Understand the Right Role for Generative AI Today

It’s no question that laws regulating the use of generative AI will be passed. Until then, it’s best suited for testing low-risk scenarios such as customer recommendations and co-branding offers. For applications beyond this, travel and hospitality companies must be careful to mitigate for biases in the data, avoid exposure of intellectual property, and of course, adhere to the strictest level of privacy protection to avoid damaging brand trust or violating data privacy regulations.

Maximizing the outputs of AI to improve customer experiences also requires collaboration across the enterprise. Marketing is not the only team to touch customer data. CDOs will be most interested in maximizing the effectiveness of their data by making it available to all applicable parties in their organization, and using AI to accelerate product development.
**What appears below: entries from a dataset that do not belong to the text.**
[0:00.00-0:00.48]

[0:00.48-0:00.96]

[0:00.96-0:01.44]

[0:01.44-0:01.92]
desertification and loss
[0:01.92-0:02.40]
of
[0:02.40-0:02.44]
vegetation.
They can also empower their CMO counterparts to glean better insights from data across the customer journey, from website visits to actual sales. This is where internal data collaboration really shines -- joining insights and equipping teams to reimagine the limits of what technology can accomplish.
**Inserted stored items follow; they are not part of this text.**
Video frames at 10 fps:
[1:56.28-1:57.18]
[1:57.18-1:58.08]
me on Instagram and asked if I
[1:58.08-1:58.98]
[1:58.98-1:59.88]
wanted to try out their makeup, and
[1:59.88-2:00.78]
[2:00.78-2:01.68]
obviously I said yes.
As generative AI becomes more mature, and its use cases and privacy implications are tested, companies can focus on strengthening the quality of data they’ll feed into AI models. Much like the “garbage in, garbage out” analogy, only high quality data can ensure AI delivers the customer insights travel and hospitality brands are looking for, rather than misinformation. Before long, generative AI will become a valuable tool for making customer interactions faster and more seamless and anticipating customer needs.

In many ways, the innovation of data and AI are a parallel path progressed through a test-and-learn approach. While travel and hospitality companies eagerly contribute to the maturation of generative AI technology, they can build enterprise data strategies that empower AI to do more. By adopting a privacy-first identity strategy and unlocking the power of internal and external data collaboration, brands will be well-equipped to build stronger, deeper connections with their customers, wherever they are.